## Input records:
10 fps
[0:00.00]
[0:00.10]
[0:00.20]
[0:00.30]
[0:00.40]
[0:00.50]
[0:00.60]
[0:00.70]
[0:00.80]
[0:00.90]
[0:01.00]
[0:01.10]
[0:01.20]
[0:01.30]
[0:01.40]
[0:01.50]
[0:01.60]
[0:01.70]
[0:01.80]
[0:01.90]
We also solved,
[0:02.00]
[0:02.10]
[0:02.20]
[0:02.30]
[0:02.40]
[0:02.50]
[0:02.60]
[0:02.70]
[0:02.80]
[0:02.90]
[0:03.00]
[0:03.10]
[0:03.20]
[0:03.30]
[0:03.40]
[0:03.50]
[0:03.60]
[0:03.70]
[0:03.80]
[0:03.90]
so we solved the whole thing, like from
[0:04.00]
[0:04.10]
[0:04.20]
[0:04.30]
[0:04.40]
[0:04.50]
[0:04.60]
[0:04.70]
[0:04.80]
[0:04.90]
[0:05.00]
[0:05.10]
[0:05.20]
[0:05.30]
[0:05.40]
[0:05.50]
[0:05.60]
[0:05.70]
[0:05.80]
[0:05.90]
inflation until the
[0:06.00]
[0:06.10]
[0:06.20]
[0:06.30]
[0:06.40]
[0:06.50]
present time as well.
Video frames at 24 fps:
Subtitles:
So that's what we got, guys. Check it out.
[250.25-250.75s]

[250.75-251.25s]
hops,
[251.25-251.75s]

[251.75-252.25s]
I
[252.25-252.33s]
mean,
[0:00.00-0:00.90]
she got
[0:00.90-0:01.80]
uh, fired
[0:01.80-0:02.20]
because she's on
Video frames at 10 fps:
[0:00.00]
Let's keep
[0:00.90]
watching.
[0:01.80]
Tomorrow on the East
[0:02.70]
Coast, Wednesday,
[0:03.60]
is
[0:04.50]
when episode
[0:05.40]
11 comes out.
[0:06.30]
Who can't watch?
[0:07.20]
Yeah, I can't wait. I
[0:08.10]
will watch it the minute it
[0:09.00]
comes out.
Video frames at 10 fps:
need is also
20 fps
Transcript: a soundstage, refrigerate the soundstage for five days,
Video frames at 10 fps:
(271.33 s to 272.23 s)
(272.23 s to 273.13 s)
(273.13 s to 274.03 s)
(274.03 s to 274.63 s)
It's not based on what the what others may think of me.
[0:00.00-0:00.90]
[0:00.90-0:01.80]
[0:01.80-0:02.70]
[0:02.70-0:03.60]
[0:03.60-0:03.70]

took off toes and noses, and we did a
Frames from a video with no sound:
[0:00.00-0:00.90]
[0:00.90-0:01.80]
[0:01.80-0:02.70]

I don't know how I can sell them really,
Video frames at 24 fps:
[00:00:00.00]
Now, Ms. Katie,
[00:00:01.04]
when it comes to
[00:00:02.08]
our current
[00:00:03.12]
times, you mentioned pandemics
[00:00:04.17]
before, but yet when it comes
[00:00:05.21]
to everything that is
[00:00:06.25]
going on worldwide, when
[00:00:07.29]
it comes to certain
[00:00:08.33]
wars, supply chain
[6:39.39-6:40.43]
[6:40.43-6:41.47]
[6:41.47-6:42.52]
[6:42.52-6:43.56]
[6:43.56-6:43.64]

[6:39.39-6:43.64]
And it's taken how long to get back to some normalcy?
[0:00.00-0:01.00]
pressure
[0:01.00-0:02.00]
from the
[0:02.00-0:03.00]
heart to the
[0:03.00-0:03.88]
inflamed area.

## Exercise brief:
The records above should be transcribed in full, with no differences.

## Response to this exercise:
10 fps
[0:00.00]
[0:00.10]
[0:00.20]
[0:00.30]
[0:00.40]
[0:00.50]
[0:00.60]
[0:00.70]
[0:00.80]
[0:00.90]
[0:01.00]
[0:01.10]
[0:01.20]
[0:01.30]
[0:01.40]
[0:01.50]
[0:01.60]
[0:01.70]
[0:01.80]
[0:01.90]
We also solved,
[0:02.00]
[0:02.10]
[0:02.20]
[0:02.30]
[0:02.40]
[0:02.50]
[0:02.60]
[0:02.70]
[0:02.80]
[0:02.90]
[0:03.00]
[0:03.10]
[0:03.20]
[0:03.30]
[0:03.40]
[0:03.50]
[0:03.60]
[0:03.70]
[0:03.80]
[0:03.90]
so we solved the whole thing, like from
[0:04.00]
[0:04.10]
[0:04.20]
[0:04.30]
[0:04.40]
[0:04.50]
[0:04.60]
[0:04.70]
[0:04.80]
[0:04.90]
[0:05.00]
[0:05.10]
[0:05.20]
[0:05.30]
[0:05.40]
[0:05.50]
[0:05.60]
[0:05.70]
[0:05.80]
[0:05.90]
inflation until the
[0:06.00]
[0:06.10]
[0:06.20]
[0:06.30]
[0:06.40]
[0:06.50]
present time as well.
Video frames at 24 fps:
Subtitles:
So that's what we got, guys. Check it out.
[250.25-250.75s]

[250.75-251.25s]
hops,
[251.25-251.75s]

[251.75-252.25s]
I
[252.25-252.33s]
mean,
[0:00.00-0:00.90]
she got
[0:00.90-0:01.80]
uh, fired
[0:01.80-0:02.20]
because she's on
Video frames at 10 fps:
[0:00.00]
Let's keep
[0:00.90]
watching.
[0:01.80]
Tomorrow on the East
[0:02.70]
Coast, Wednesday,
[0:03.60]
is
[0:04.50]
when episode
[0:05.40]
11 comes out.
[0:06.30]
Who can't watch?
[0:07.20]
Yeah, I can't wait. I
[0:08.10]
will watch it the minute it
[0:09.00]
comes out.
Video frames at 10 fps:
need is also
20 fps
Transcript: a soundstage, refrigerate the soundstage for five days,
Video frames at 10 fps:
(271.33 s to 272.23 s)
(272.23 s to 273.13 s)
(273.13 s to 274.03 s)
(274.03 s to 274.63 s)
It's not based on what the what others may think of me.
[0:00.00-0:00.90]
[0:00.90-0:01.80]
[0:01.80-0:02.70]
[0:02.70-0:03.60]
[0:03.60-0:03.70]

took off toes and noses, and we did a
Frames from a video with no sound:
[0:00.00-0:00.90]
[0:00.90-0:01.80]
[0:01.80-0:02.70]

I don't know how I can sell them really,
Video frames at 24 fps:
[00:00:00.00]
Now, Ms. Katie,
[00:00:01.04]
when it comes to
[00:00:02.08]
our current
[00:00:03.12]
times, you mentioned pandemics
[00:00:04.17]
before, but yet when it comes
[00:00:05.21]
to everything that is
[00:00:06.25]
going on worldwide, when
[00:00:07.29]
it comes to certain
[00:00:08.33]
wars, supply chain
[6:39.39-6:40.43]
[6:40.43-6:41.47]
[6:41.47-6:42.52]
[6:42.52-6:43.56]
[6:43.56-6:43.64]

[6:39.39-6:43.64]
And it's taken how long to get back to some normalcy?
[0:00.00-0:01.00]
pressure
[0:01.00-0:02.00]
from the
[0:02.00-0:03.00]
heart to the
[0:03.00-0:03.88]
inflamed area.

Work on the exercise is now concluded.